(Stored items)
=== Section Start ===

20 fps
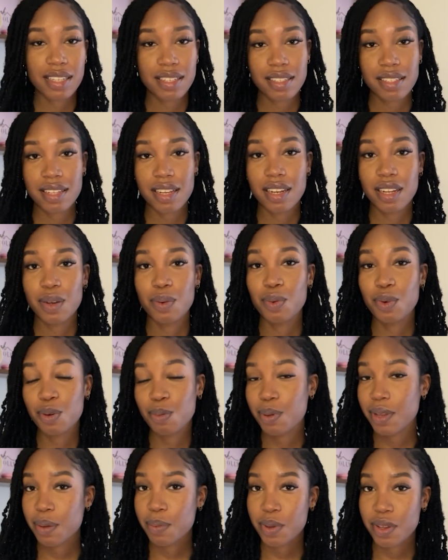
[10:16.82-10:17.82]
As I said, it will
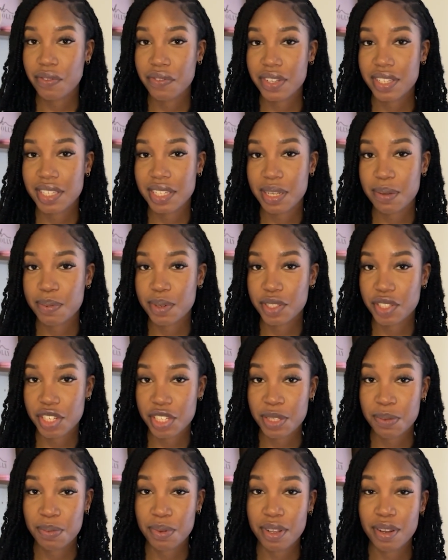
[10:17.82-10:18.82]
be a bit of a steep
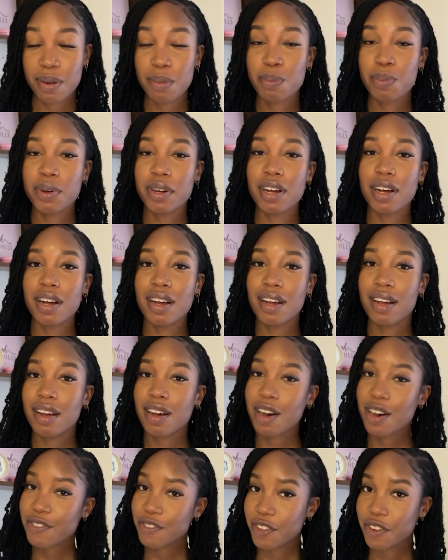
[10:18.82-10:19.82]
adjustment, but
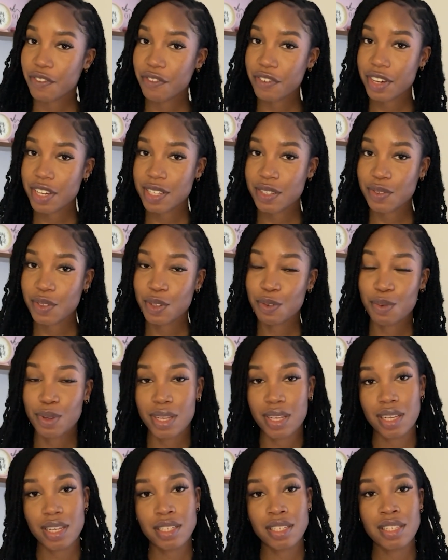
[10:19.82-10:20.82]
after the first few
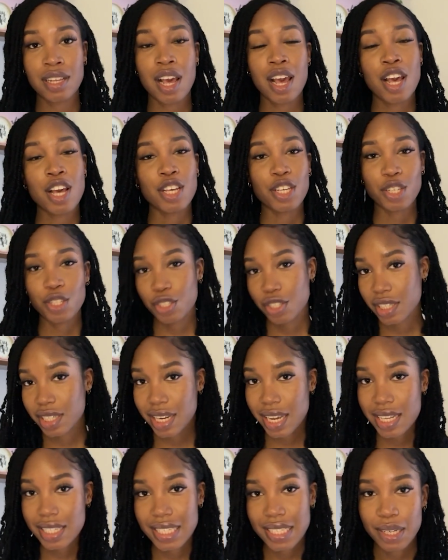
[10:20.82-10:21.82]
weeks you should
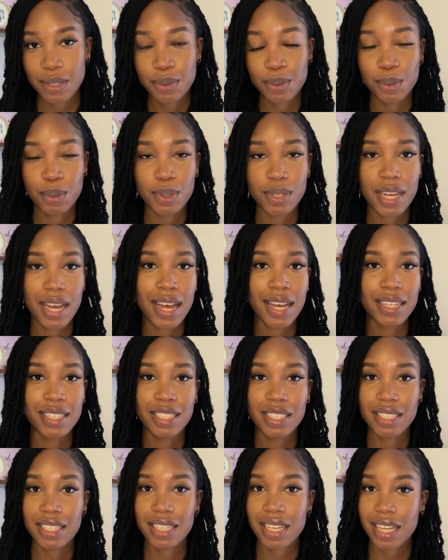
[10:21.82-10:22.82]
get settled
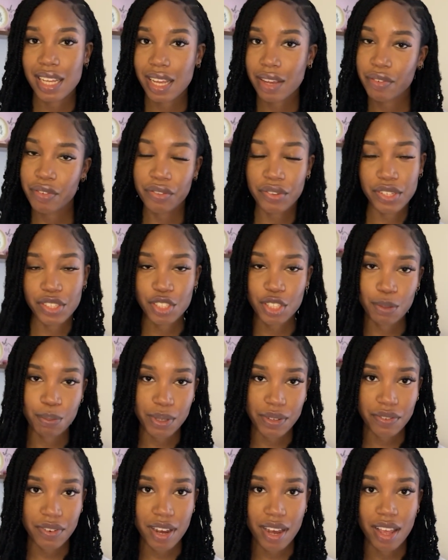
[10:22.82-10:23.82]
and everything should be
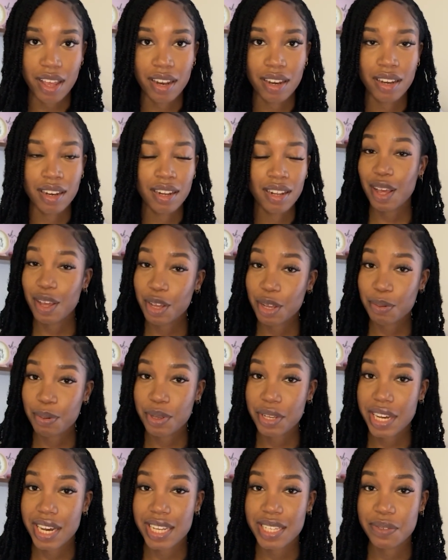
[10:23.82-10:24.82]
fine. I hope you
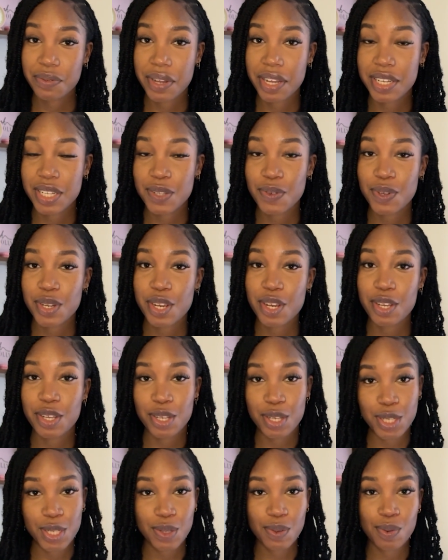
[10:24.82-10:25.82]
guys found this video
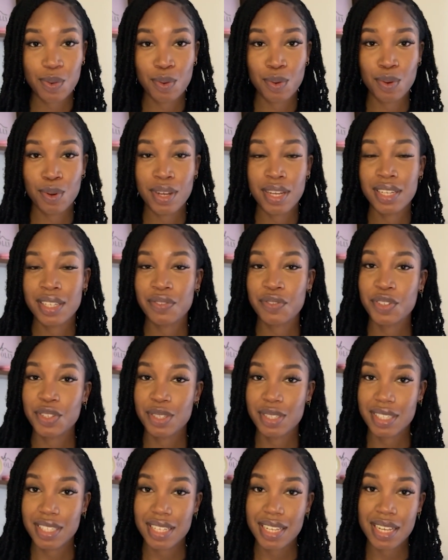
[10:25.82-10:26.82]
useful, and if you
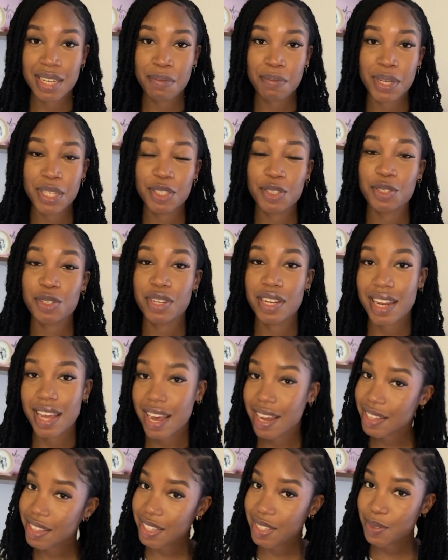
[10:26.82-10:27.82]
did, make sure you
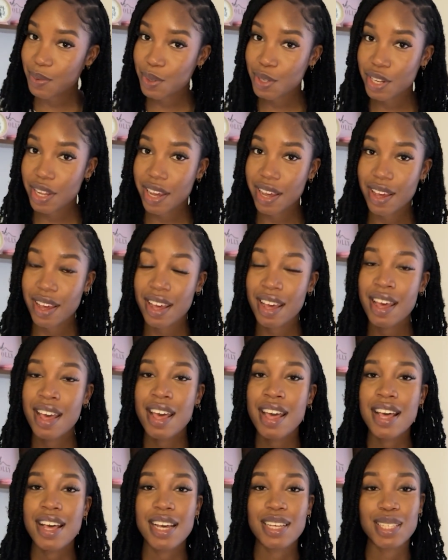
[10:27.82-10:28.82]
like this video
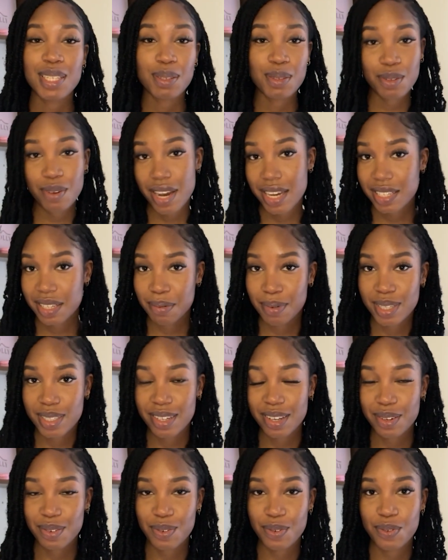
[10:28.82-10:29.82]
and subscribe to my
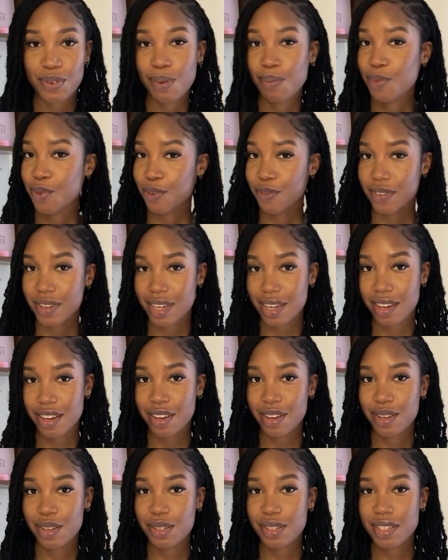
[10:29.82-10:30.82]
channel for more
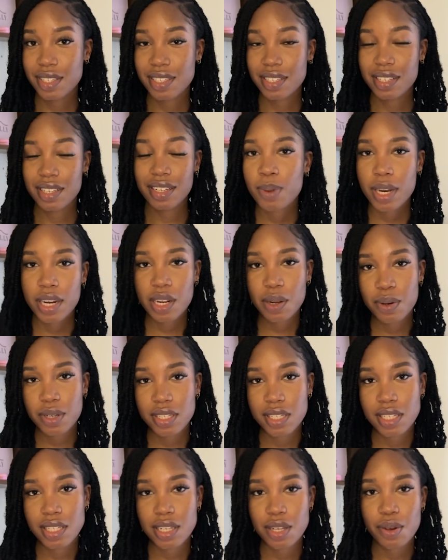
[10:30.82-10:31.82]
videos. Comment any
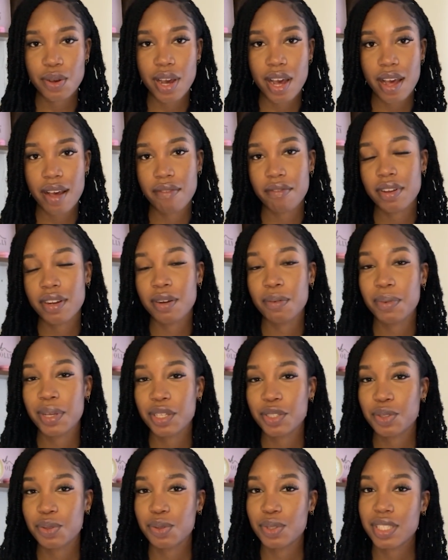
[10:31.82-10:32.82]
questions that you have and I'll make
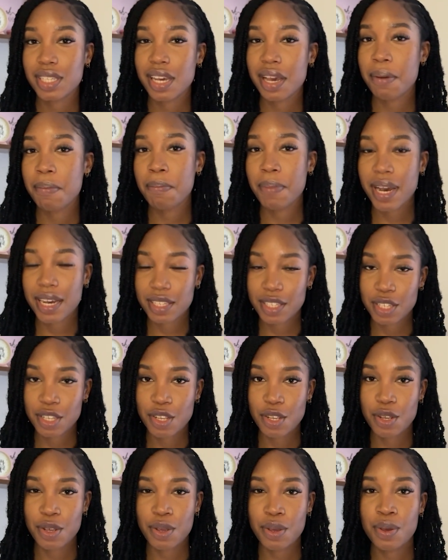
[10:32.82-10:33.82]
sure to get back to
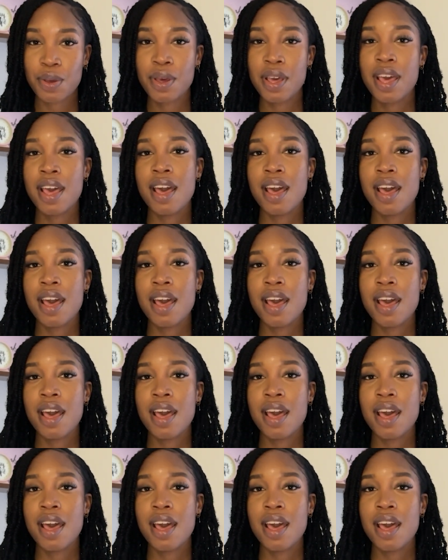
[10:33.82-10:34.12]
you.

=== Section End ===

Please provide a faithful transcription of all the data, pictures excluded.

20 fps
[10:16.82-10:17.82]
As I said, it will
[10:17.82-10:18.82]
be a bit of a steep
[10:18.82-10:19.82]
adjustment, but
[10:19.82-10:20.82]
after the first few
[10:20.82-10:21.82]
weeks you should
[10:21.82-10:22.82]
get settled
[10:22.82-10:23.82]
and everything should be
[10:23.82-10:24.82]
fine. I hope you
[10:24.82-10:25.82]
guys found this video
[10:25.82-10:26.82]
useful, and if you
[10:26.82-10:27.82]
did, make sure you
[10:27.82-10:28.82]
like this video
[10:28.82-10:29.82]
and subscribe to my
[10:29.82-10:30.82]
channel for more
[10:30.82-10:31.82]
videos. Comment any
[10:31.82-10:32.82]
questions that you have and I'll make
[10:32.82-10:33.82]
sure to get back to
[10:33.82-10:34.12]
you.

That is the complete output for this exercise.